=== Task item ===
When you reach the line that contains "[253.77-254.67s]" below, transcribe it and each line after it word for word to the end of the records, omitting pictures.

── Record extracts ──

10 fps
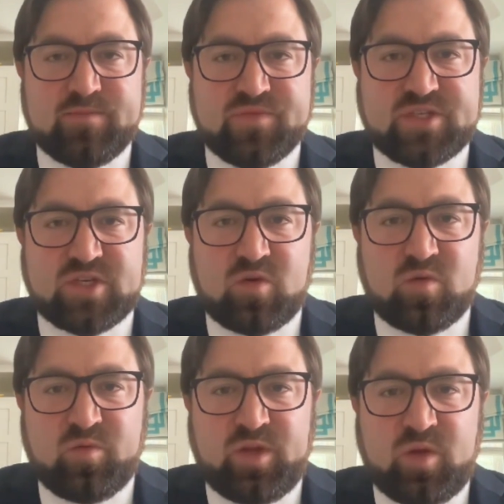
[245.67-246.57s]
And
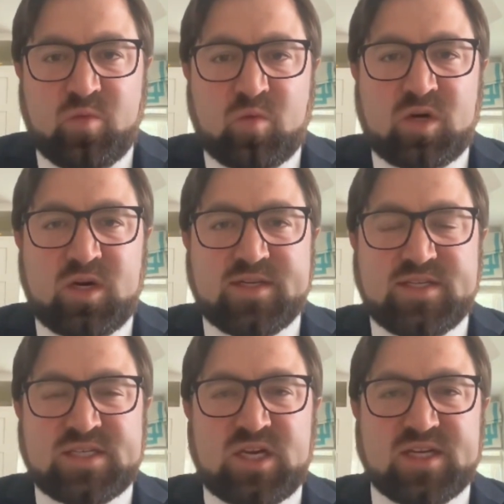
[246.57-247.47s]
so really what we're
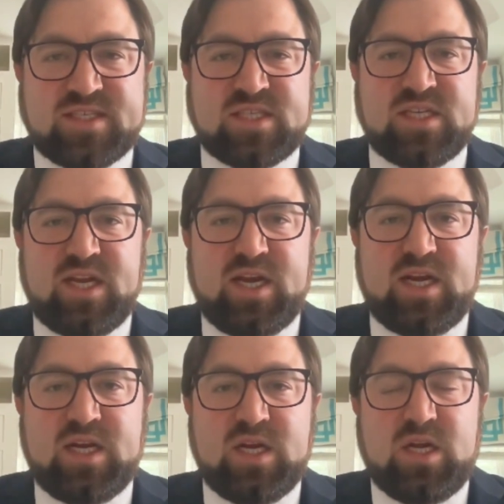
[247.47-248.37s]
going to discuss
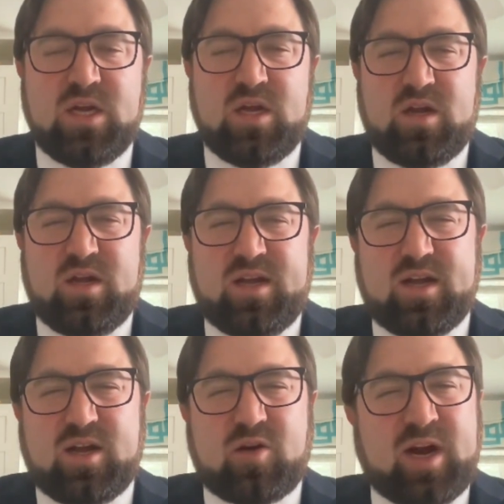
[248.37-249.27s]
today
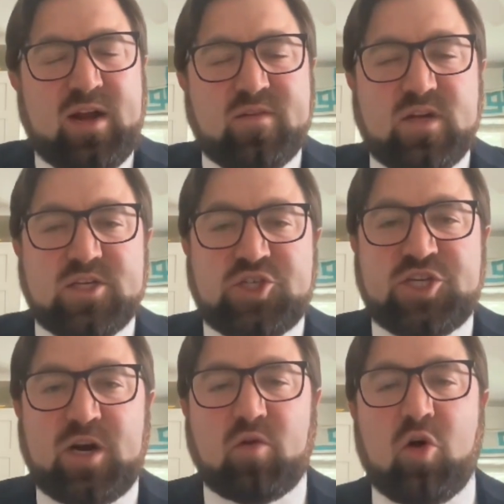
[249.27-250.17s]
are kind of a
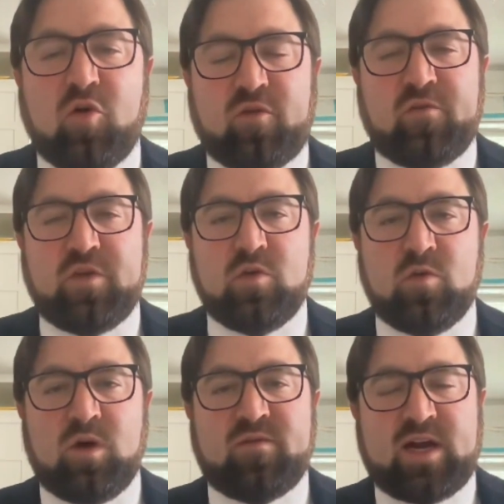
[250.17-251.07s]
general
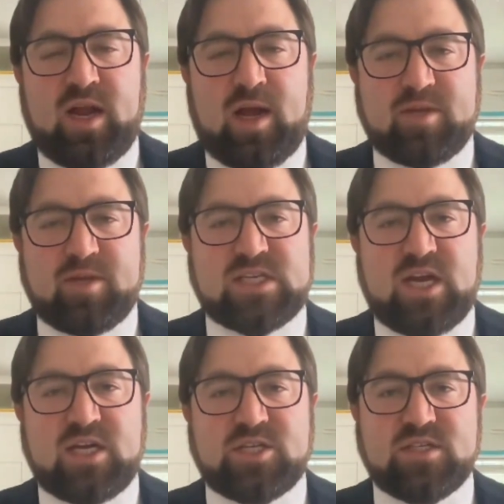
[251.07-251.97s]
overview of economic
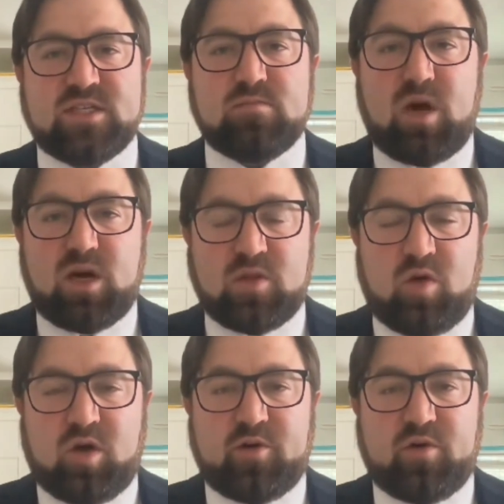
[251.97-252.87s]
sanctions and money
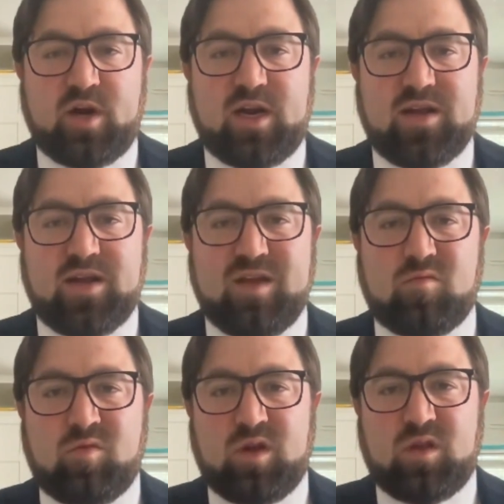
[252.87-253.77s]
laundering, and
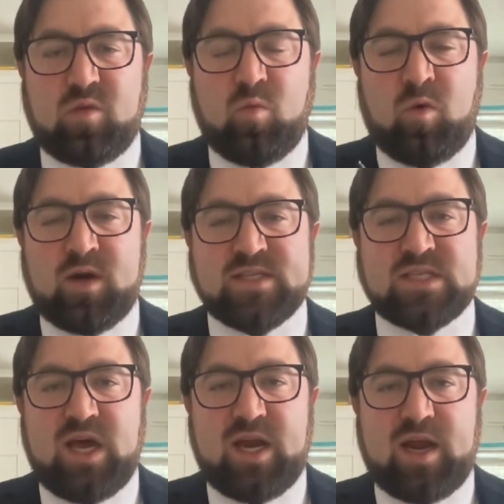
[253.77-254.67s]
then really what
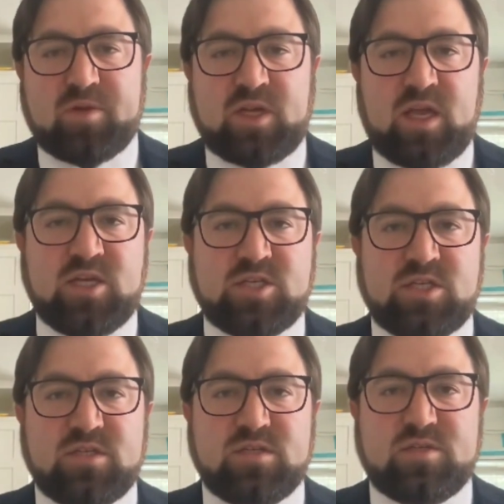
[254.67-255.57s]
is that
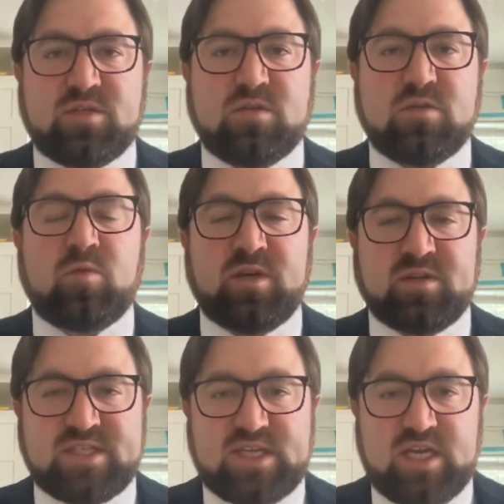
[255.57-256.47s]
application to
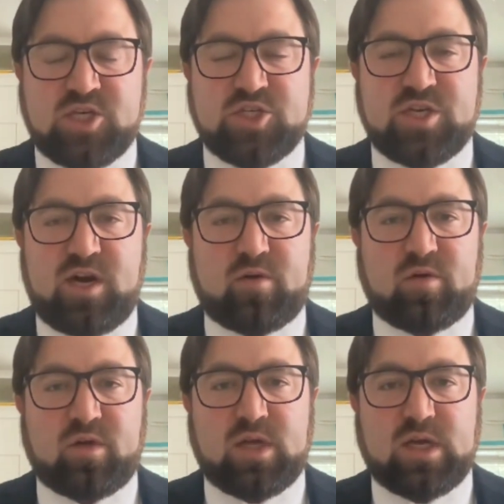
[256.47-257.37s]
real estate in
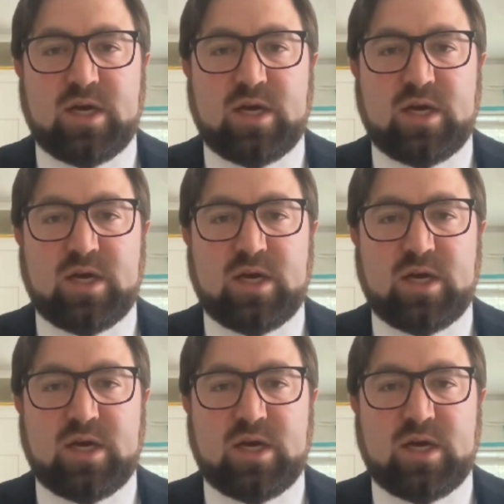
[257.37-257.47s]
general.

───

=== Output of the task ===
[253.77-254.67s]
then really what
[254.67-255.57s]
is that
[255.57-256.47s]
application to
[256.47-257.37s]
real estate in
[257.37-257.47s]
general.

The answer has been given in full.